** Opening INFORMATION block **

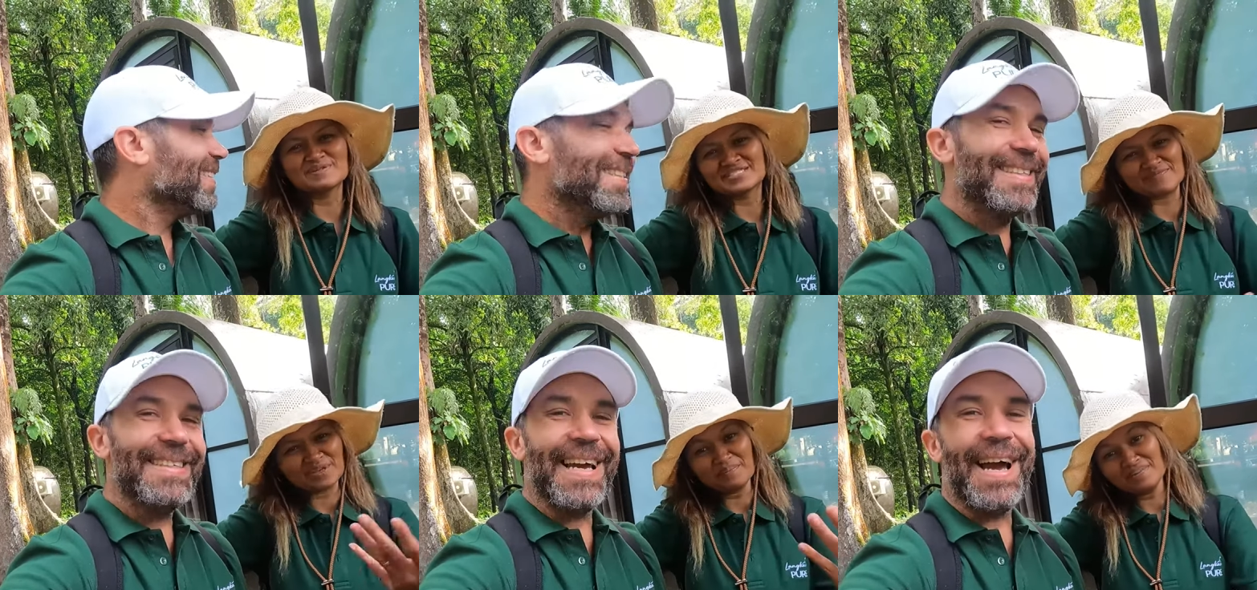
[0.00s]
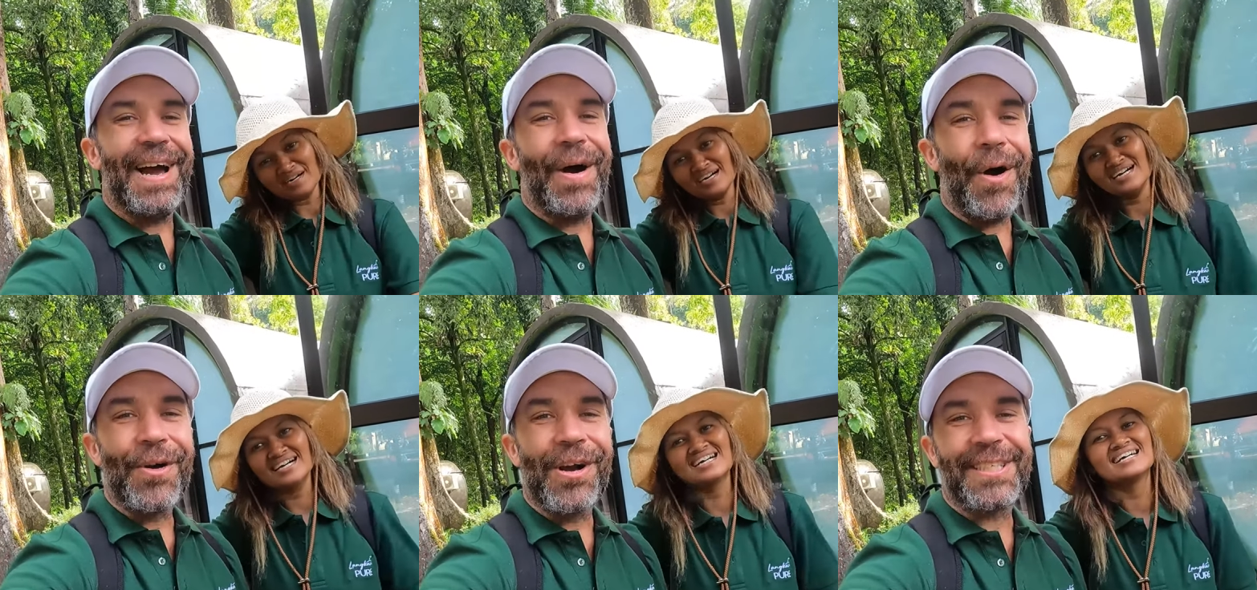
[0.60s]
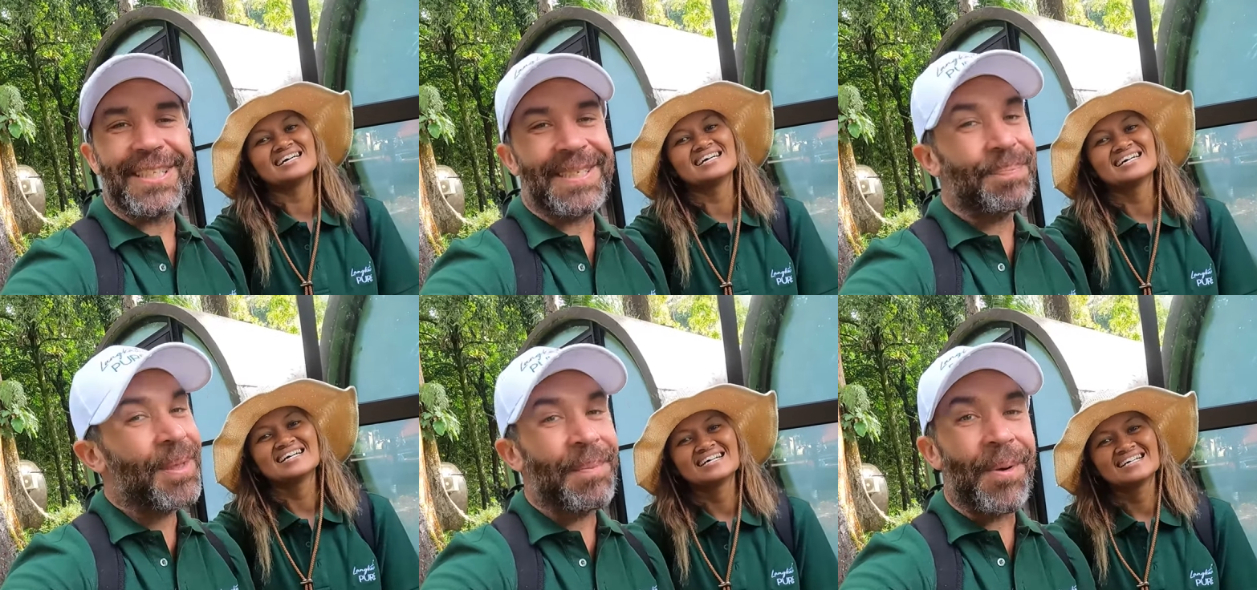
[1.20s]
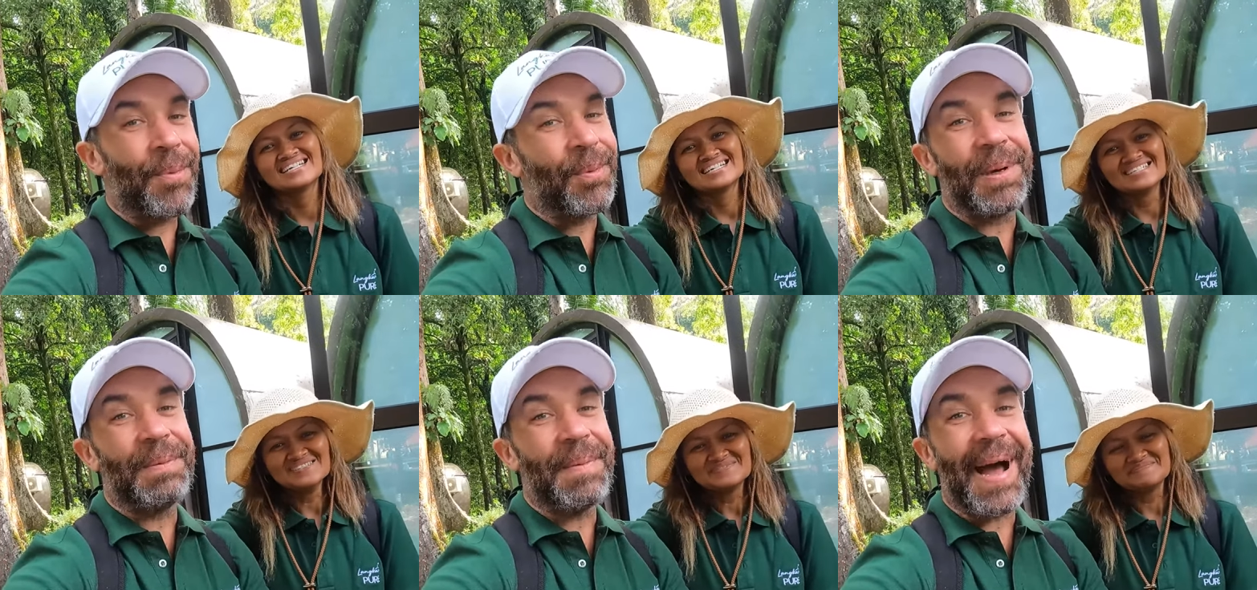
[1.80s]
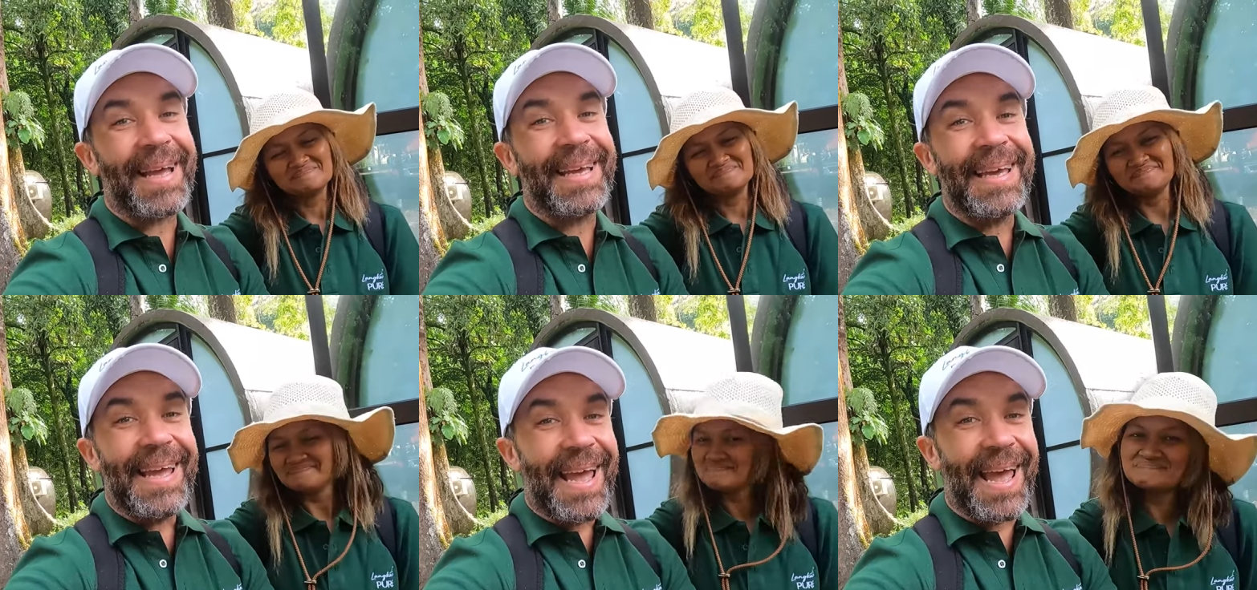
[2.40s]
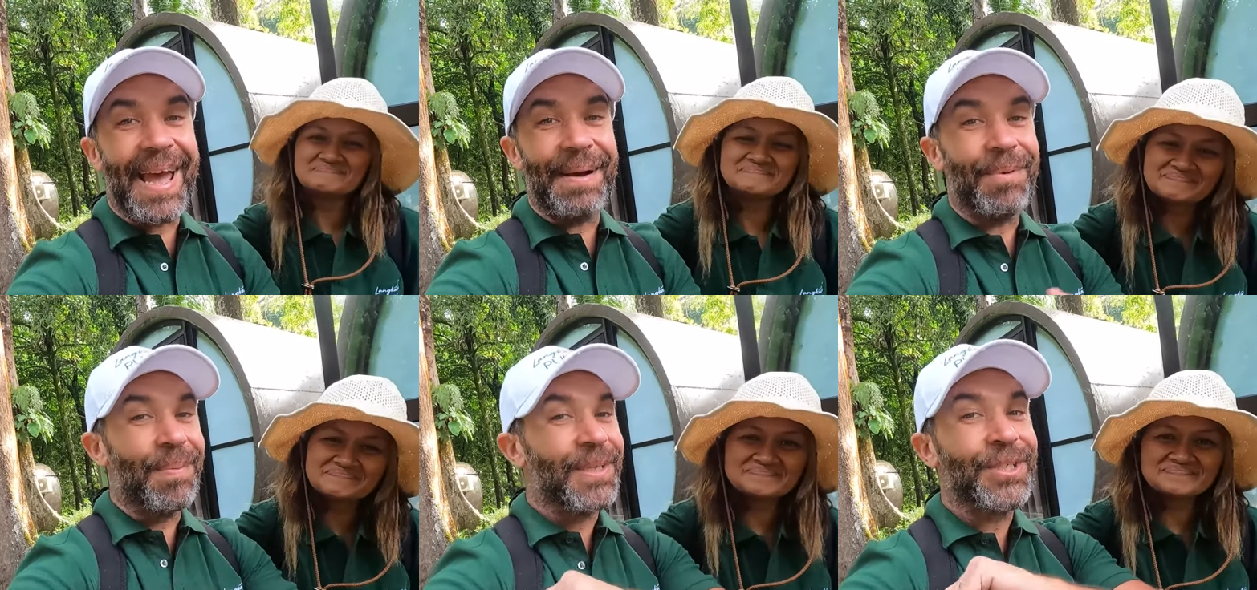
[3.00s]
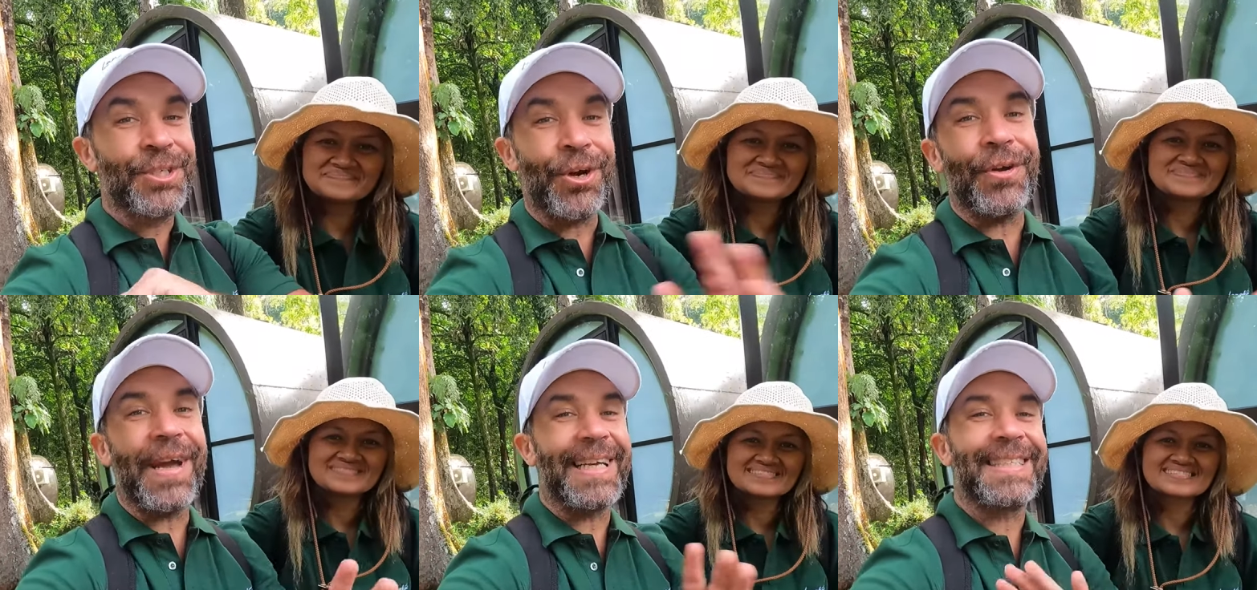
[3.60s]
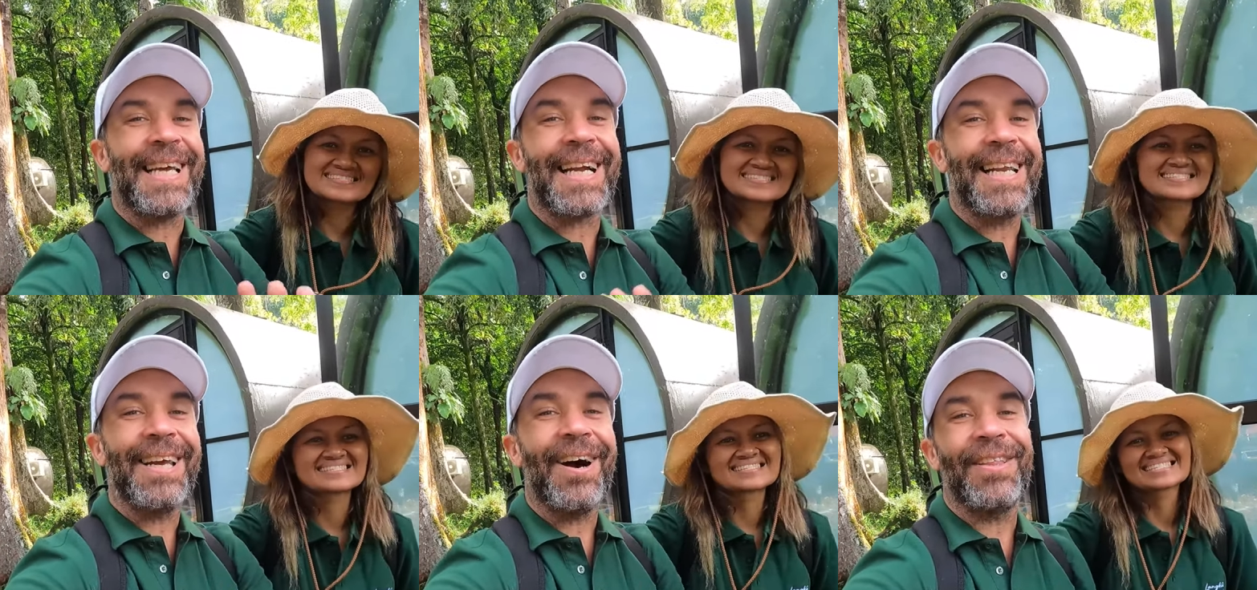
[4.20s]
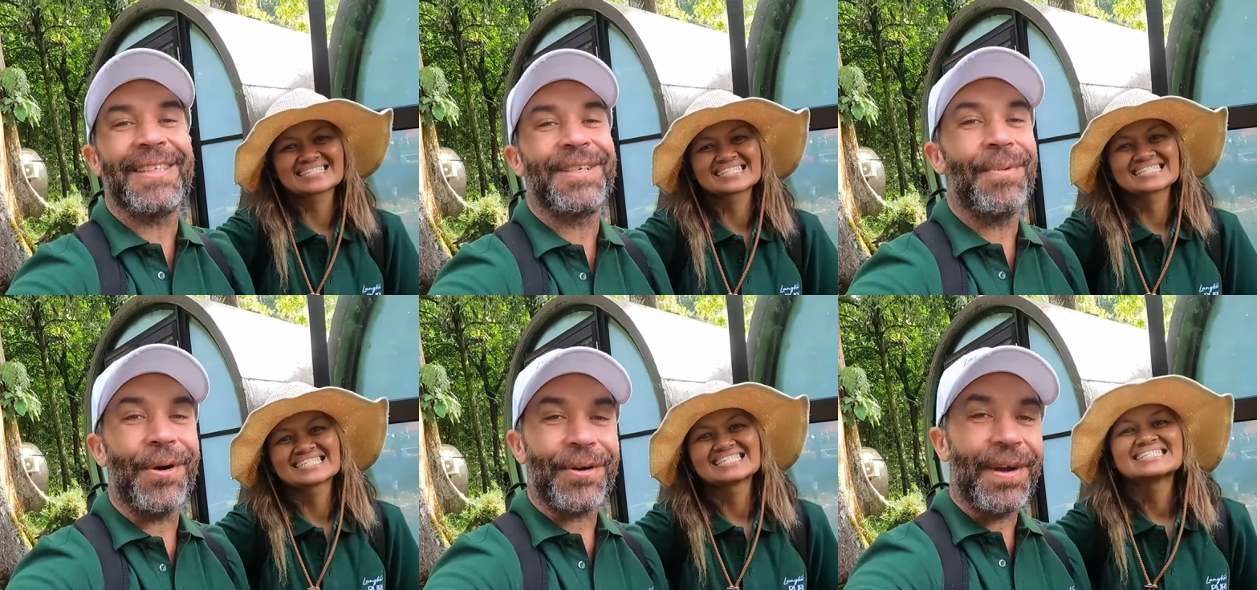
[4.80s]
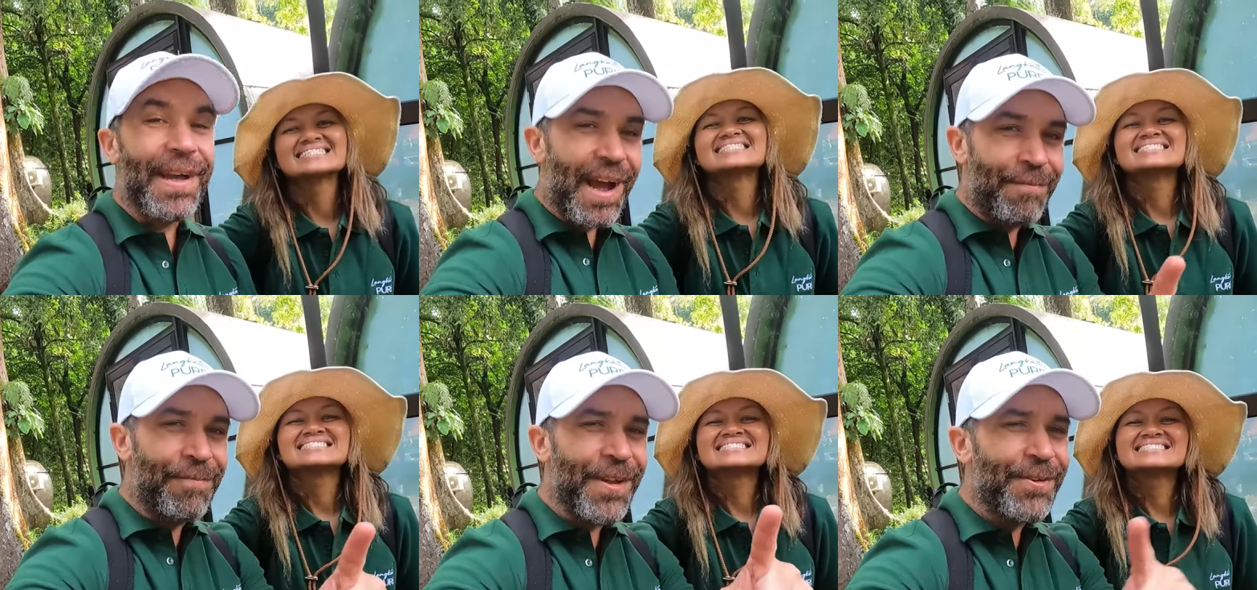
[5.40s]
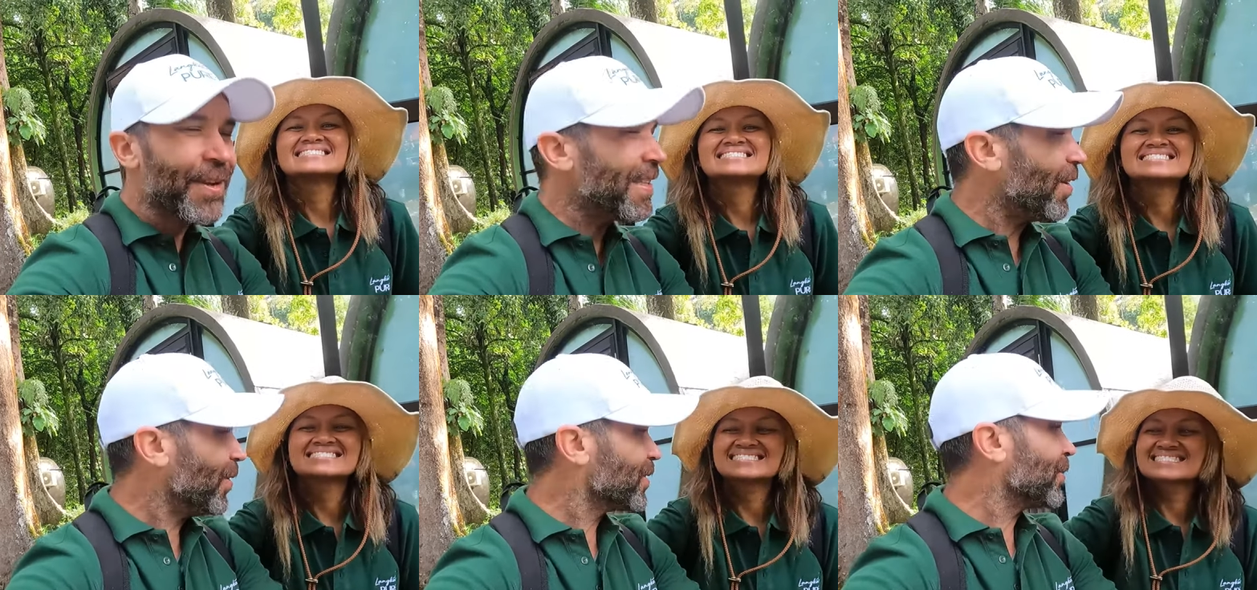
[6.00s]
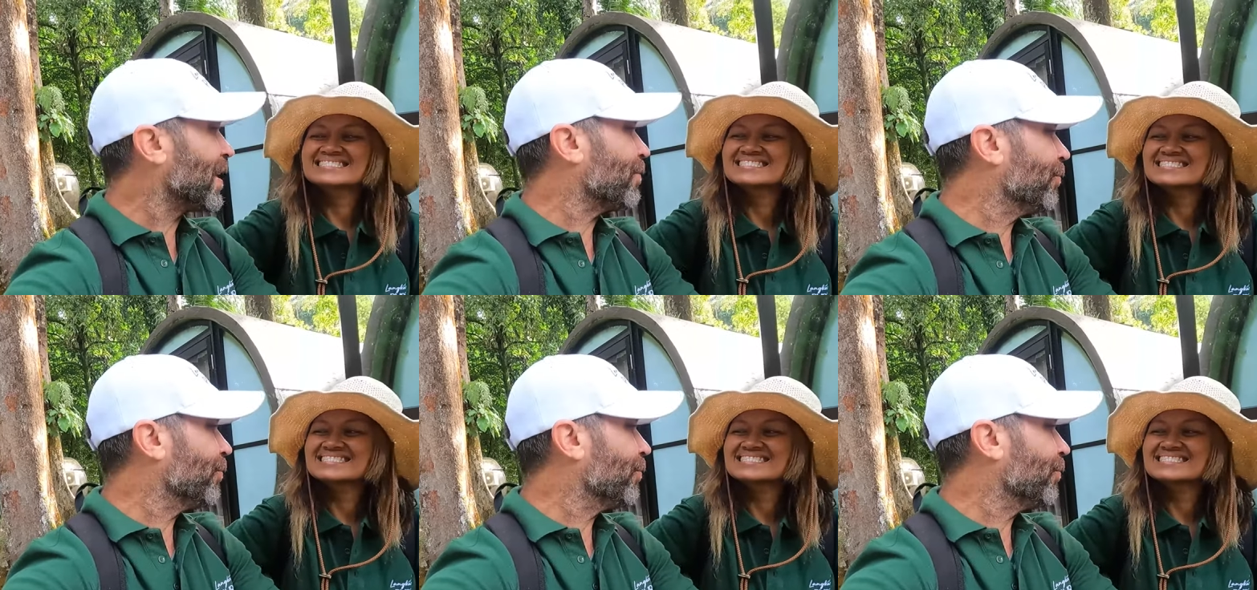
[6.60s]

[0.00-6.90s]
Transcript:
Speaker 1: maybe September.
Speaker 2: Yeah, August or September we will be back, and we will show you exactly how does it work. I think you can also get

** Closing INFORMATION block **

• [PROBLEM TO SOLVE]
All of the entries above should be copied exactly, with the images left out.

• [TASK RESPONSE]
[0.00s]
[0.60s]
[1.20s]
[1.80s]
[2.40s]
[3.00s]
[3.60s]
[4.20s]
[4.80s]
[5.40s]
[6.00s]
[6.60s]

[0.00-6.90s]
Transcript:
Speaker 1: maybe September.
Speaker 2: Yeah, August or September we will be back, and we will show you exactly how does it work. I think you can also get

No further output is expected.